Welcome to the #AtoZChallenge on mental health, letter G. This was a pretty hard letter for me, so most of the words I chose are not specifically related to mental health.
There is an increasing interest in gender-specific medicine, ie. medical research and practice that takes into account how medical (including psychiatric) conditions affect women differently from men. For example, autism spectrum disorders and ADHD used to be thought of as typically male conditions whereas borderline personalitty disorder was thought to affect females primarily. It now turns out that many women have been misdiagnosed with for instance BPD when they really have an ASD and/or ADHD. The reverse is also true: eating disorders are stereotypically thought of as female disorders, so men with eating disordes often remain undiagnosed.

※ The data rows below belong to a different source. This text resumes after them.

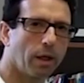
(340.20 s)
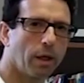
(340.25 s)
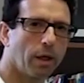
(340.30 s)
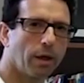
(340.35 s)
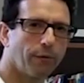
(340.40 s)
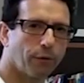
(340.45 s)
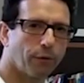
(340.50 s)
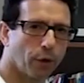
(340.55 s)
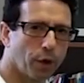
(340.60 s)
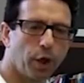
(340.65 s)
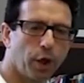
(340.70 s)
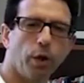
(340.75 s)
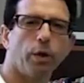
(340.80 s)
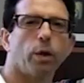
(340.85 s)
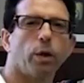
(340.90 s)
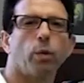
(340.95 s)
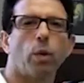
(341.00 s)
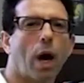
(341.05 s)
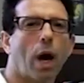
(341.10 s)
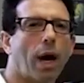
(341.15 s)
for you to
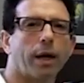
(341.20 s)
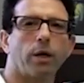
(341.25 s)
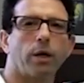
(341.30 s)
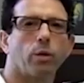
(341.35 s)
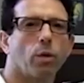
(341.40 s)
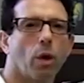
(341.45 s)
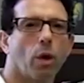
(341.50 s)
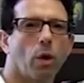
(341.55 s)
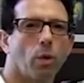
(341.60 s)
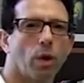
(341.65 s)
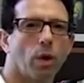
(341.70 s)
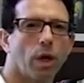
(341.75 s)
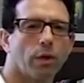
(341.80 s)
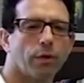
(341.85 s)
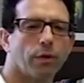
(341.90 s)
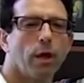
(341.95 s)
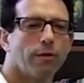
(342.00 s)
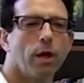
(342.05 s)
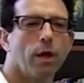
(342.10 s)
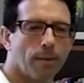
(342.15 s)
rock and roll with.
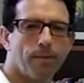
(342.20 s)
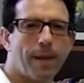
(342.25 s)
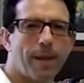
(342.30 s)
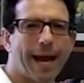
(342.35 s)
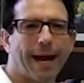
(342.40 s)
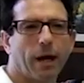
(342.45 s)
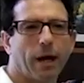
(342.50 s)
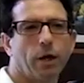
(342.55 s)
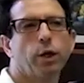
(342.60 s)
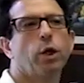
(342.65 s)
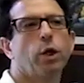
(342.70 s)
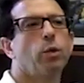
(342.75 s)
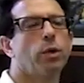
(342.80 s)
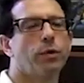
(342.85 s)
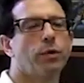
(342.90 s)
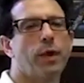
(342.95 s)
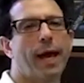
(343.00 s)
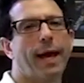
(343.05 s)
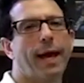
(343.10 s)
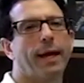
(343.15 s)
From there, you
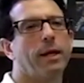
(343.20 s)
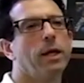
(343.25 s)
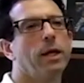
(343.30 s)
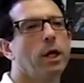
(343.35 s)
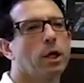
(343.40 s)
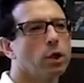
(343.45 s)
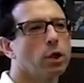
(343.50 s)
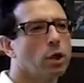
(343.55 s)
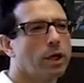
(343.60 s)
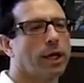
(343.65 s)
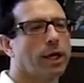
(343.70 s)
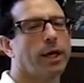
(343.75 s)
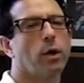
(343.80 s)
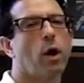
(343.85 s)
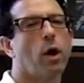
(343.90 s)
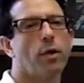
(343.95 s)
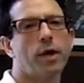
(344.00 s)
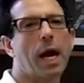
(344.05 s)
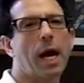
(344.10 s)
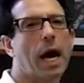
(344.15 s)
would then look
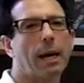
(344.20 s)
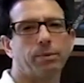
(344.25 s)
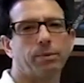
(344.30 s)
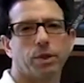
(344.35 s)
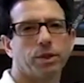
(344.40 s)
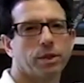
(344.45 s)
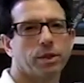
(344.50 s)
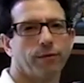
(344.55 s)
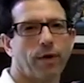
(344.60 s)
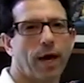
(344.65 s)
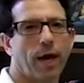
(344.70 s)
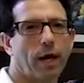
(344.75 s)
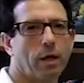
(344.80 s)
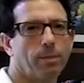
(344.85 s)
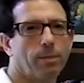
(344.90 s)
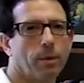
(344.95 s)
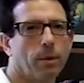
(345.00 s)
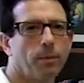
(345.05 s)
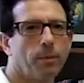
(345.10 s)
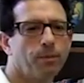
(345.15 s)
at all the options
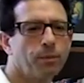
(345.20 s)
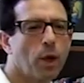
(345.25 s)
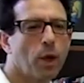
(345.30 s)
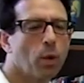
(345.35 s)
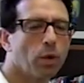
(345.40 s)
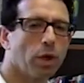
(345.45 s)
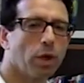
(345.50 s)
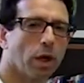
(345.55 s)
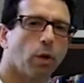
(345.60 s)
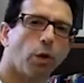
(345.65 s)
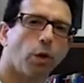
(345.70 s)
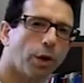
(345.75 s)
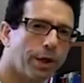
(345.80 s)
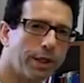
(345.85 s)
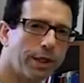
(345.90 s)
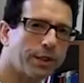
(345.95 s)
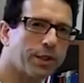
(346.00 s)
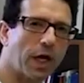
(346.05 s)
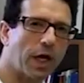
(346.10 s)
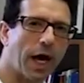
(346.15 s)
available. Well, look,
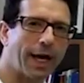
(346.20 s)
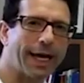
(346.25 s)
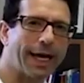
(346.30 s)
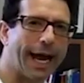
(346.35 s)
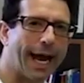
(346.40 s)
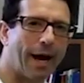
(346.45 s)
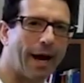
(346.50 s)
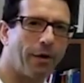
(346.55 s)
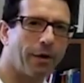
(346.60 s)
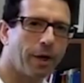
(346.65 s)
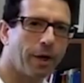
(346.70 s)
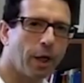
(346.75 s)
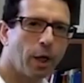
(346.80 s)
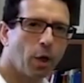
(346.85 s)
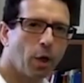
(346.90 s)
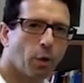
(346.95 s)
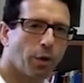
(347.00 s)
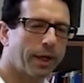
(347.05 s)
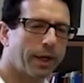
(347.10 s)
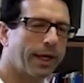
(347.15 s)
we're going to sign out.
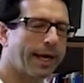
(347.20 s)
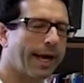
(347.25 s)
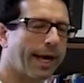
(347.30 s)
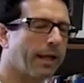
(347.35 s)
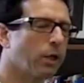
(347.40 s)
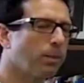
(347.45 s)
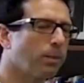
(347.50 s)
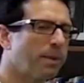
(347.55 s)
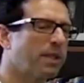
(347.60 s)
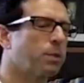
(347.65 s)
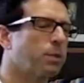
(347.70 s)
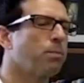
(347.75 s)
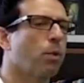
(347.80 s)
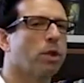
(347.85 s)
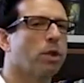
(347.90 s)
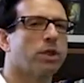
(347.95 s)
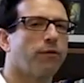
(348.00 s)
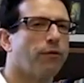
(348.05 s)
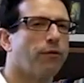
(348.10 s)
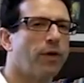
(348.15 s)
We're going to get a little bit
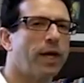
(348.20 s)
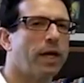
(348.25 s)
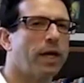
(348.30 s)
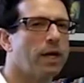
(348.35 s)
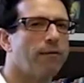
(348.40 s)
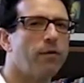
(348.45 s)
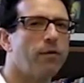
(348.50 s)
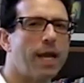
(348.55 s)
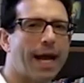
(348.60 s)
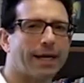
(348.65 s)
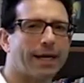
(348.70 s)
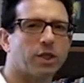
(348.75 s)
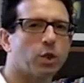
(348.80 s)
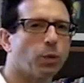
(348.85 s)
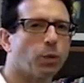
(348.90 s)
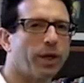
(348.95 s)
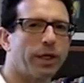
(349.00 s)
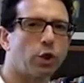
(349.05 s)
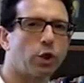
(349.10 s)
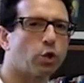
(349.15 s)
more definitive
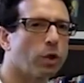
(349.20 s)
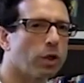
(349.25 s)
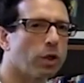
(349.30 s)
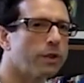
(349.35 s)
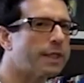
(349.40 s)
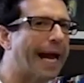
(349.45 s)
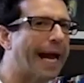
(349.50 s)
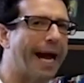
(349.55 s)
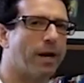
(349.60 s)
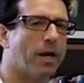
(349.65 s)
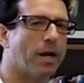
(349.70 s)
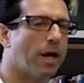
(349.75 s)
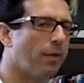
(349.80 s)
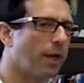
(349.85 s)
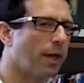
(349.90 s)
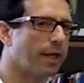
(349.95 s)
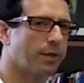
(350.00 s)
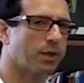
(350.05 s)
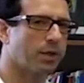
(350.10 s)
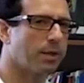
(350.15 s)
next week. Drill down
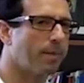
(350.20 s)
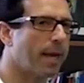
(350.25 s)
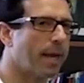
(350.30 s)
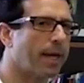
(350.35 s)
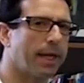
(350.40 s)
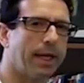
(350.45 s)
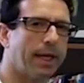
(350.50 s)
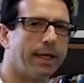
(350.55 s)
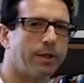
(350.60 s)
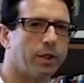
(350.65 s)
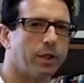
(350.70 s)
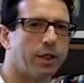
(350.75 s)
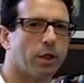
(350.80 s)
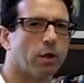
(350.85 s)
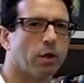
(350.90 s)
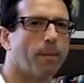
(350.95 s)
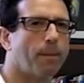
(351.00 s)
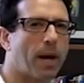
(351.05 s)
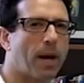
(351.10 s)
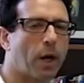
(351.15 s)
on this to make it
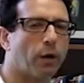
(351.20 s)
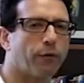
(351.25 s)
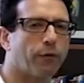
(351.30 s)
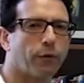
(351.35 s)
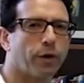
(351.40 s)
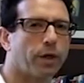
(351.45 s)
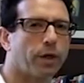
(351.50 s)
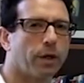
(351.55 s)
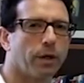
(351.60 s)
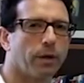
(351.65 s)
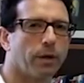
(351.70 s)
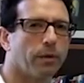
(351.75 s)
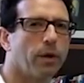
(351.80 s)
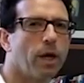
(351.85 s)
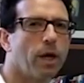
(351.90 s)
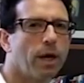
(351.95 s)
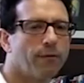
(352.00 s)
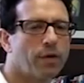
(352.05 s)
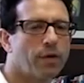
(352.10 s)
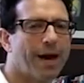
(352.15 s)
easier and better for
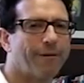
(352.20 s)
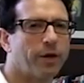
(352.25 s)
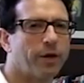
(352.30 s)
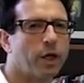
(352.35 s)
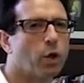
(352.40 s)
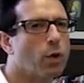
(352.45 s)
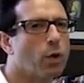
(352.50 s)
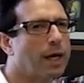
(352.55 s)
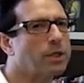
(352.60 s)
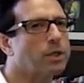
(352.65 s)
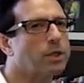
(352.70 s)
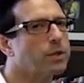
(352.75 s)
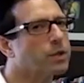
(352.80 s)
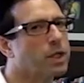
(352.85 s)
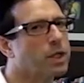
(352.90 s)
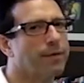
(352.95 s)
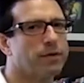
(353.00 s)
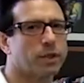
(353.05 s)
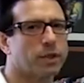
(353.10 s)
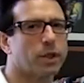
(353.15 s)
you. If you have any
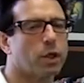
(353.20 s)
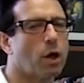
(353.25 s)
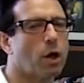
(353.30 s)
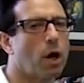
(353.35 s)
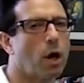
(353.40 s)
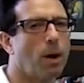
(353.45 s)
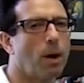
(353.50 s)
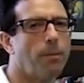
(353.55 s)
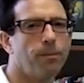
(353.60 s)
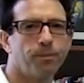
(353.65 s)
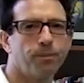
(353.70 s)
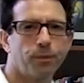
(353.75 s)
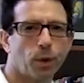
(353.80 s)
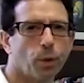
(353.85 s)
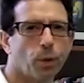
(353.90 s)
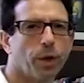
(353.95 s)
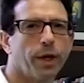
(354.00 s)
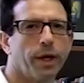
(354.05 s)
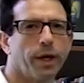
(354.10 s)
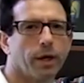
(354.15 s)
questions, give us a call.
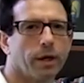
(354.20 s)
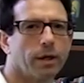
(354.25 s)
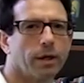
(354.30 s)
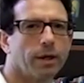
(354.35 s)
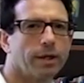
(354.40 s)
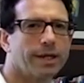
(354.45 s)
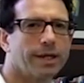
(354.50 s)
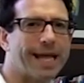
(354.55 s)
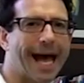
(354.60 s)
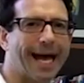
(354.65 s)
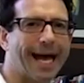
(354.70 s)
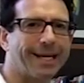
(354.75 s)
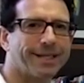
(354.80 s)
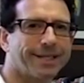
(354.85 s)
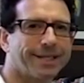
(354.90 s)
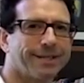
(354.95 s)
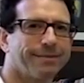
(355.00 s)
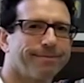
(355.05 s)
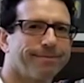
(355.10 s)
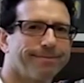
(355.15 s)
We're here.
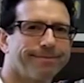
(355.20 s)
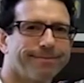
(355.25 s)
Thanks.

Men and women also differ in their treatment-seeking patterns. Women seek counseling more often, whereas men are overrepresented in psychiatric hospitals and are sectioned or taken into forensic treatment more often.
When DSM-5, the current edition of the psychiatrist’s manual, was being prepared, initially they wanted to use a dimensional diagnosis with genetics on one axis. However, they finally decided too little is known about the gentics of mental illness yet. Mental illness is not a purely genetic thing and it isn’t purely caused by life events. For example, when I studied psychology in 2007, there was some recent research into the interplay between a particular gene called the lazy MAO A gene and one’s upbringing in causing antisocial behavior. MAO A is an enzyme that breaks down certian neurotransmitters in the brain. When people have the lazy MAO A gene, they produce too little of this enzyme. This is linked to antisocial behavior. However, even if a person had this lazy gene, upbringing played a role in the risk for developing conduct disorder in childhood and antisocial personality disorder in adulthood. The two factors together cause people to become antisocial.
Geriatrics is the branch of medicine specializing in older people and diseases of the elderly. Geriatrists may work in mental health care, but more often on units for people with neurocognitive disorders (dementia). The city institution I used to reside in had several units for older people, some of whch specialized in neurocognitive disorsers where behavior was particularly dysregulated. On these units, geriatrics and psychiatry are combined.
Everyone in the Netherlands (and other countries with socialized healthcare) is entitled to the care of a general practitioner (G). Most peope in long-term inpatient mental health treatment don’t have a GP where they used to live. I for one have yet to find a GP near the tiny village. Therefore, the hospital employs GPs. GPs in mental hospitals do not generally involve themselves with the patients’ mental health and psychiatrists do not generally take care of the patients’ physical health. In this sense, a GP in a mental hospital has a different role than in the community. In the community, GPs are the gatekeeper to all care whether it’s mental or physical, after all.